Apart from the pictures, return every line of the listing exactly.

=== Section Start ===

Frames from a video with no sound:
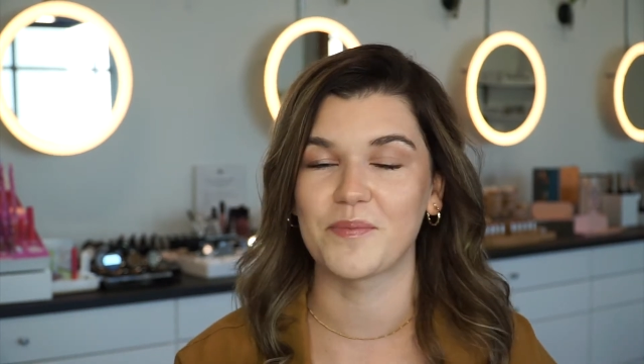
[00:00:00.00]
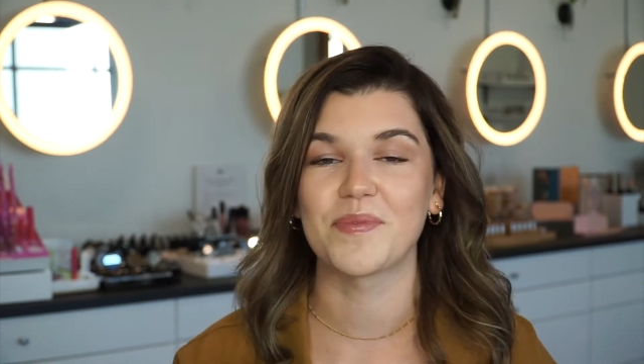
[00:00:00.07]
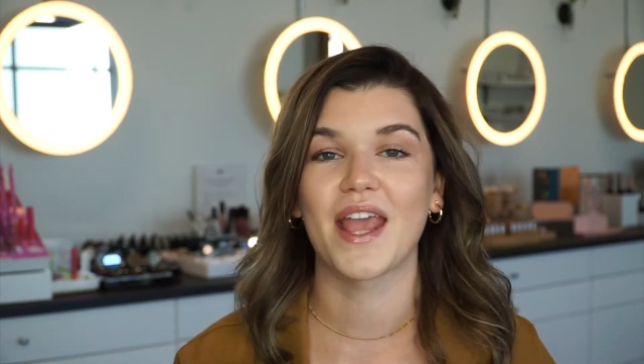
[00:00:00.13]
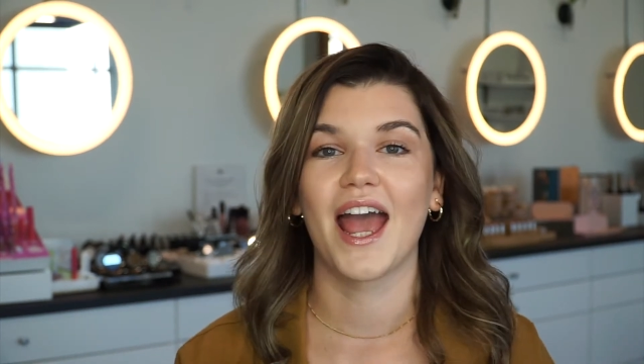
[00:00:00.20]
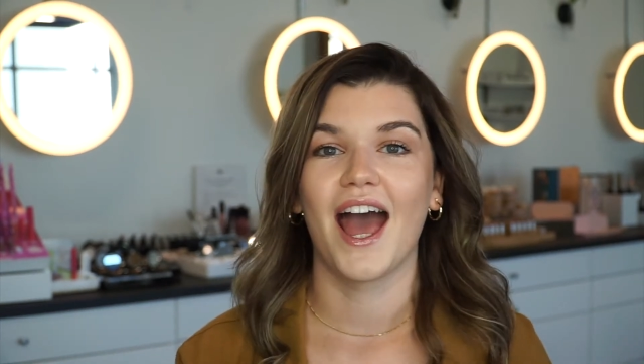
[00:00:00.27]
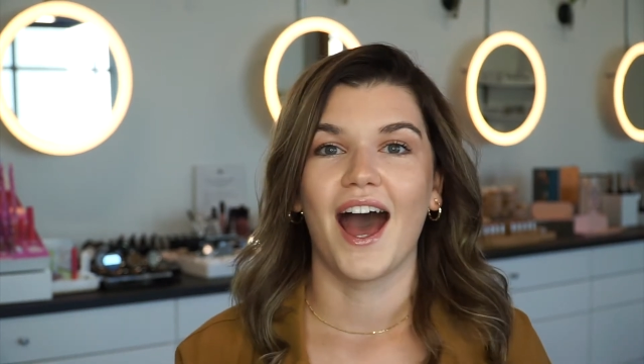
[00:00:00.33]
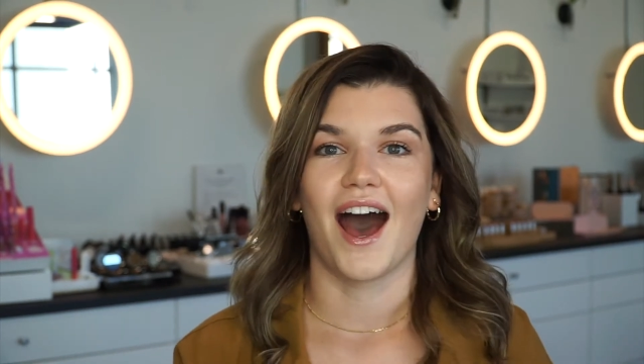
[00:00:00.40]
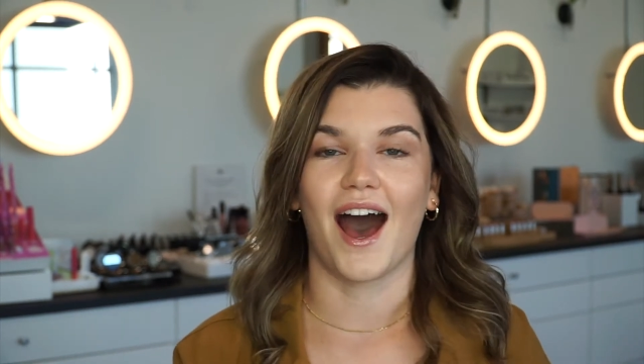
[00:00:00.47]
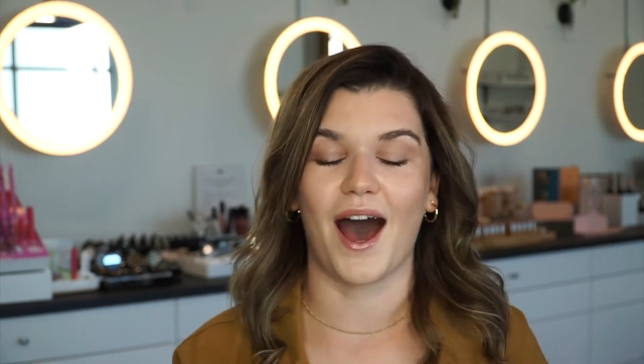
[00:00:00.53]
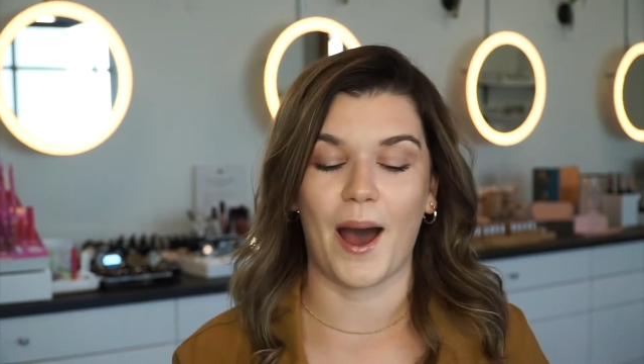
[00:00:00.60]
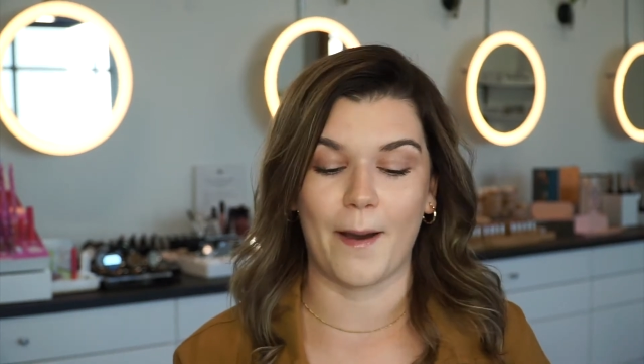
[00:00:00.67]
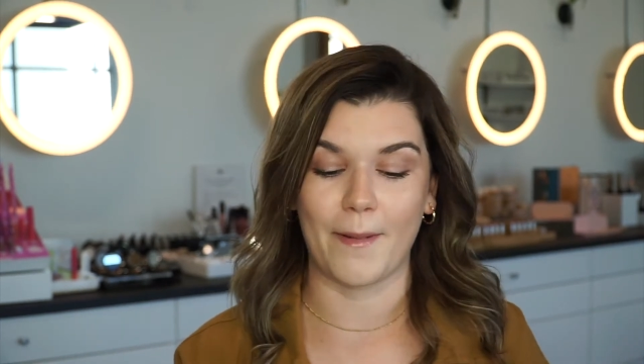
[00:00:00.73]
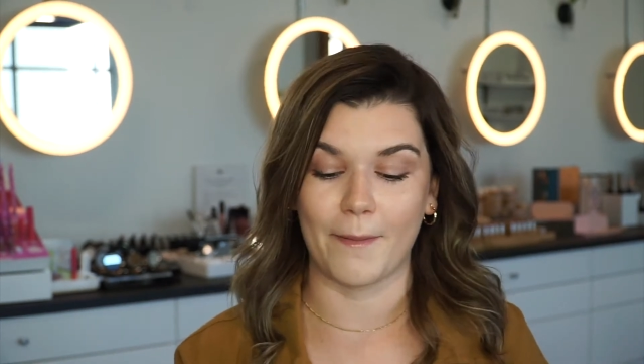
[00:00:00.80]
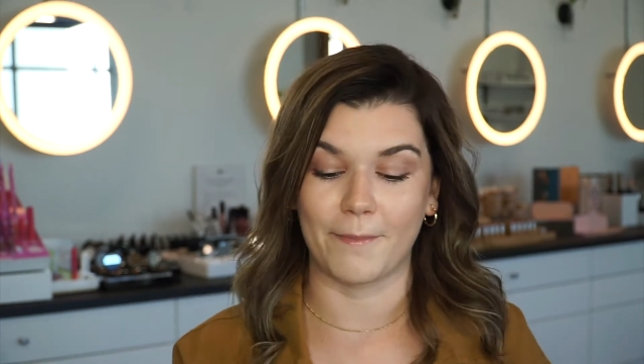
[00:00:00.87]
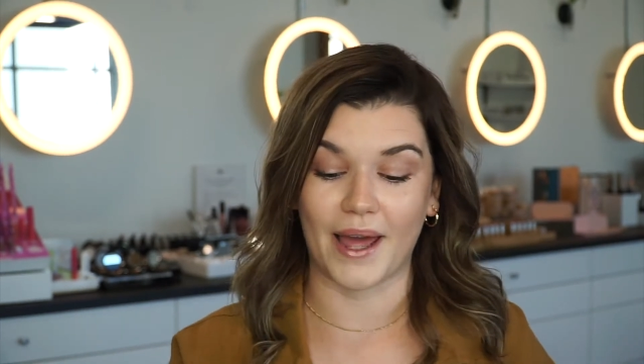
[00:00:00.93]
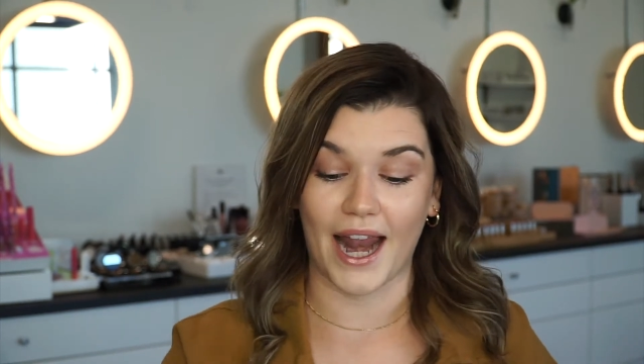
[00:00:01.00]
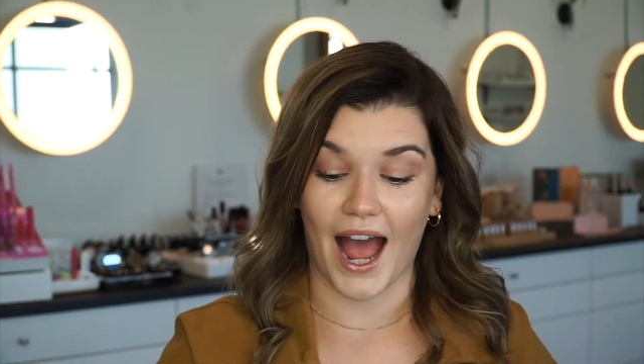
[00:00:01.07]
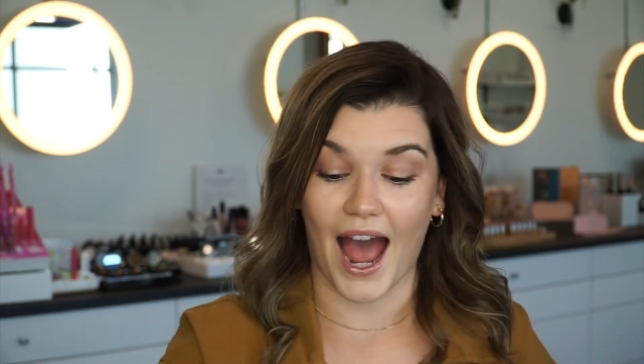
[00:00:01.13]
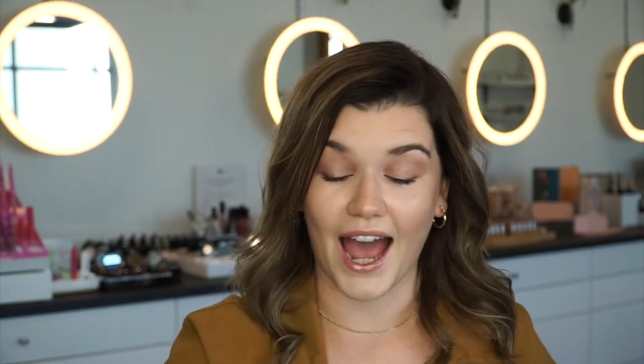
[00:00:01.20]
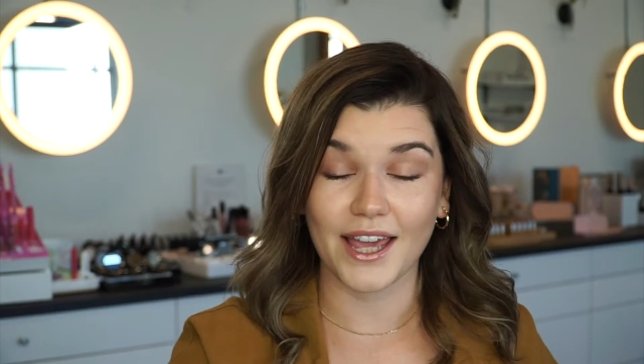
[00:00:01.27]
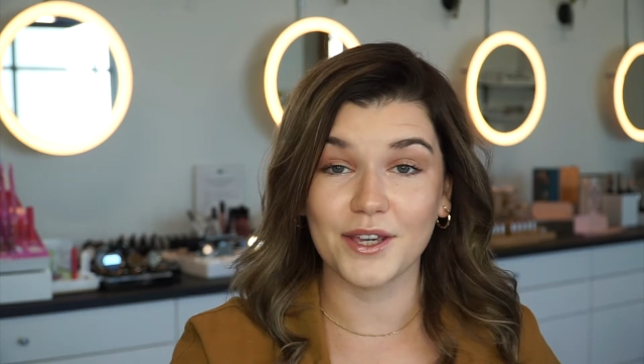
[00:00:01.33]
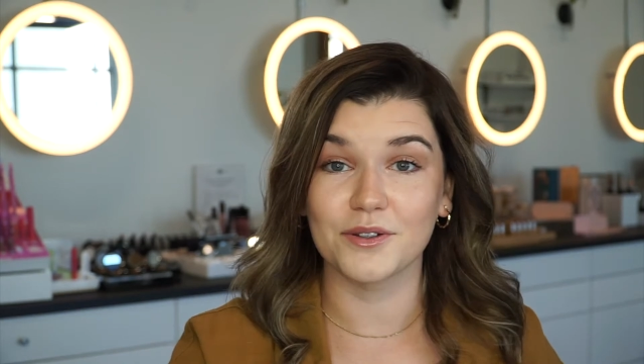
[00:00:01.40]
But
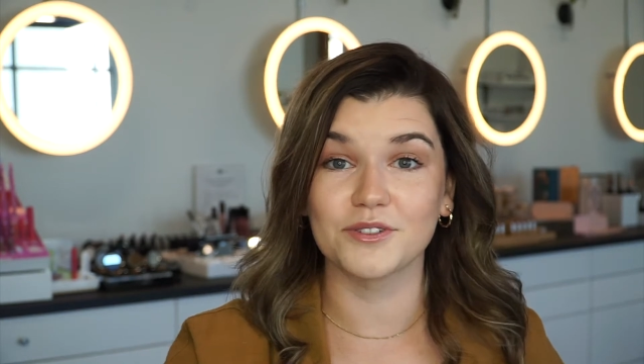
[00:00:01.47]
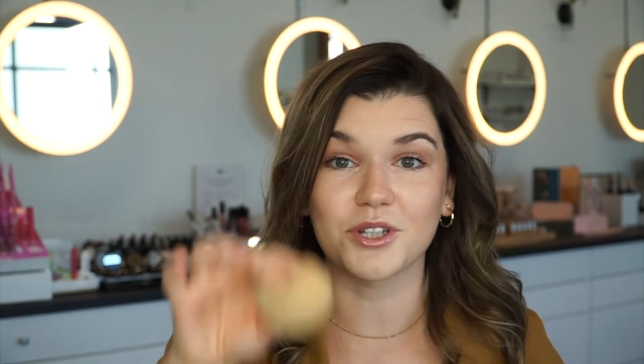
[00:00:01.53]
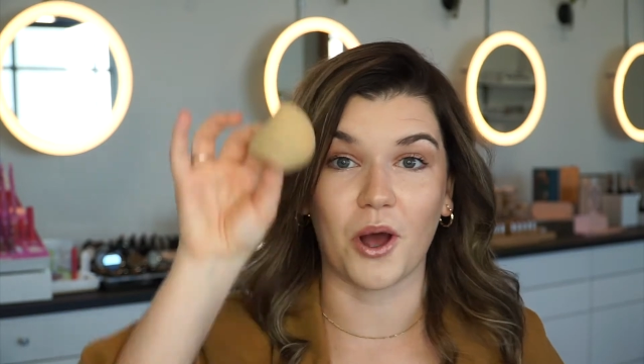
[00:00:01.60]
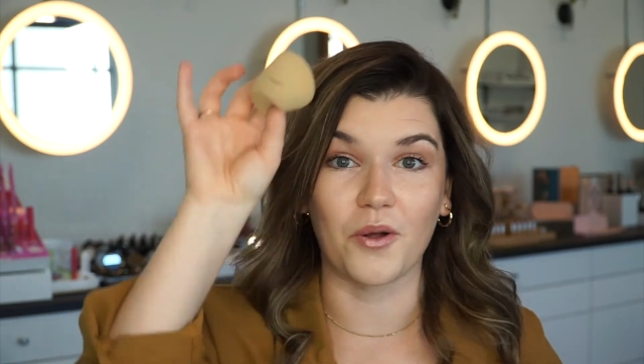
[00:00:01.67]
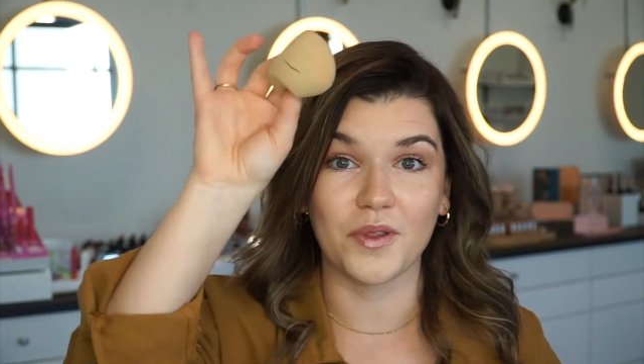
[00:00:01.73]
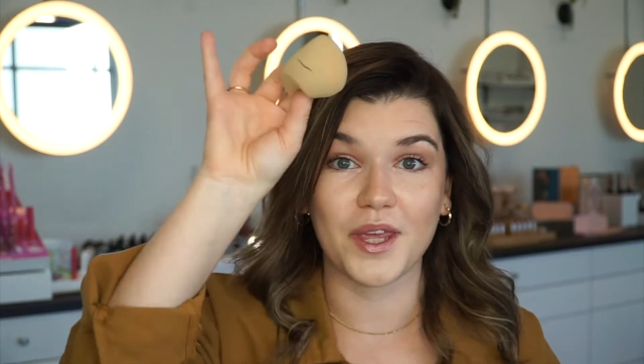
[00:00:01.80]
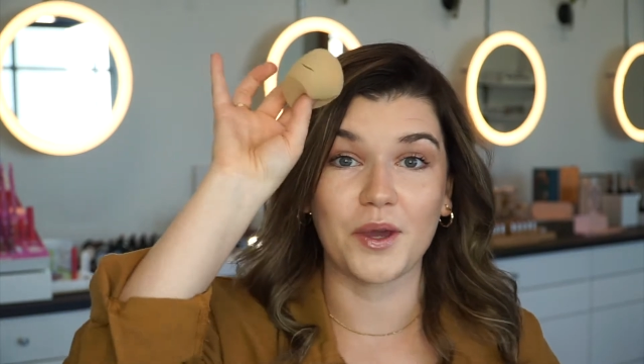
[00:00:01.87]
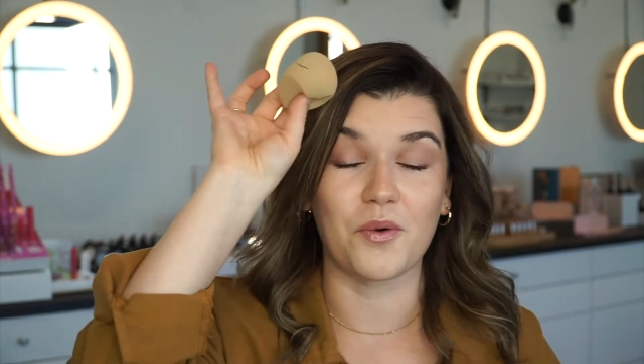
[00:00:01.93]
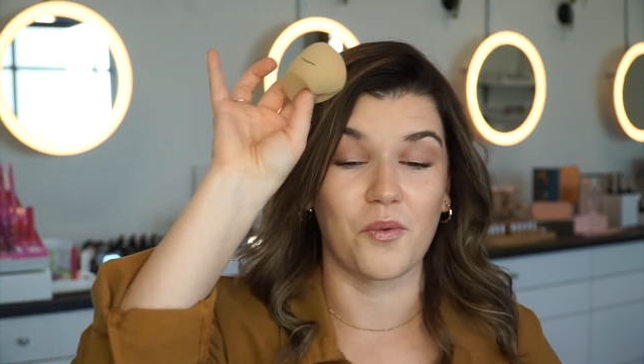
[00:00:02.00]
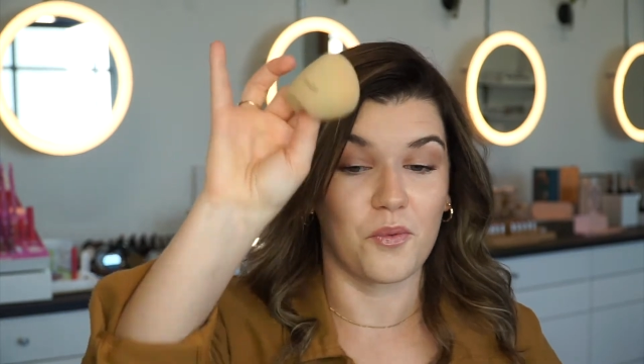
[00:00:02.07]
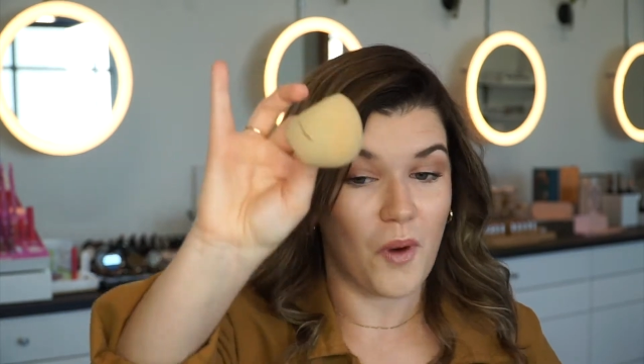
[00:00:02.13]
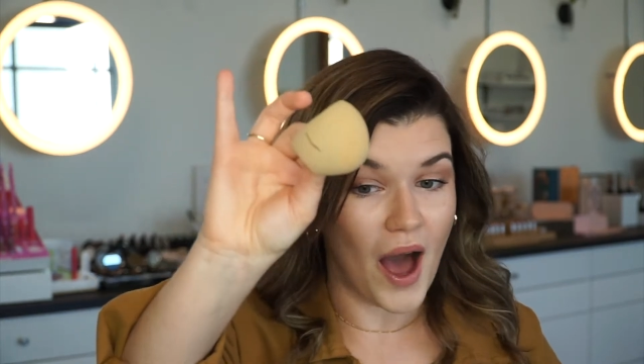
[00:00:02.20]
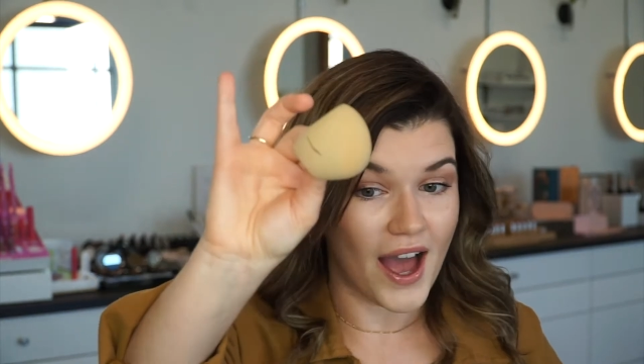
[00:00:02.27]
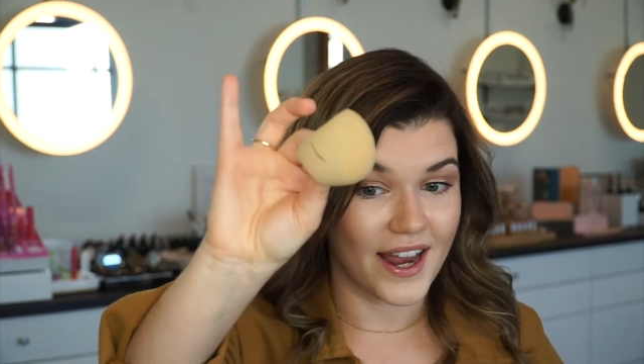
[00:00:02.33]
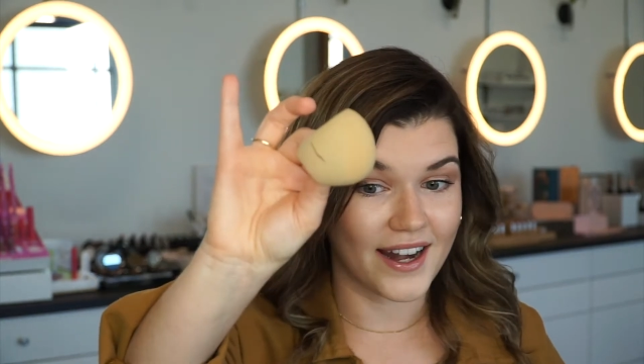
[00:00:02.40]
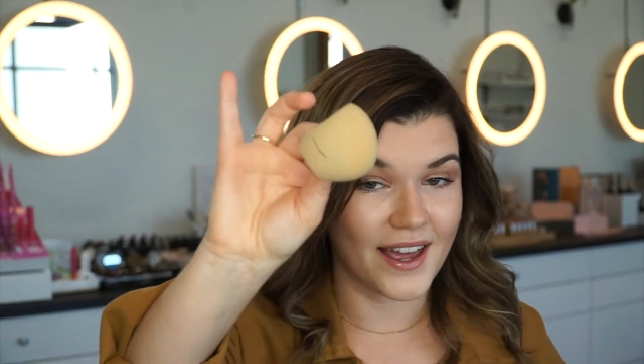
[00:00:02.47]
I used only 1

=== Section End ===

— Response —
Frames from a video with no sound:
[00:00:00.00]
[00:00:00.07]
[00:00:00.13]
[00:00:00.20]
[00:00:00.27]
[00:00:00.33]
[00:00:00.40]
[00:00:00.47]
[00:00:00.53]
[00:00:00.60]
[00:00:00.67]
[00:00:00.73]
[00:00:00.80]
[00:00:00.87]
[00:00:00.93]
[00:00:01.00]
[00:00:01.07]
[00:00:01.13]
[00:00:01.20]
[00:00:01.27]
[00:00:01.33]
[00:00:01.40]
But
[00:00:01.47]
[00:00:01.53]
[00:00:01.60]
[00:00:01.67]
[00:00:01.73]
[00:00:01.80]
[00:00:01.87]
[00:00:01.93]
[00:00:02.00]
[00:00:02.07]
[00:00:02.13]
[00:00:02.20]
[00:00:02.27]
[00:00:02.33]
[00:00:02.40]
[00:00:02.47]
I used only 1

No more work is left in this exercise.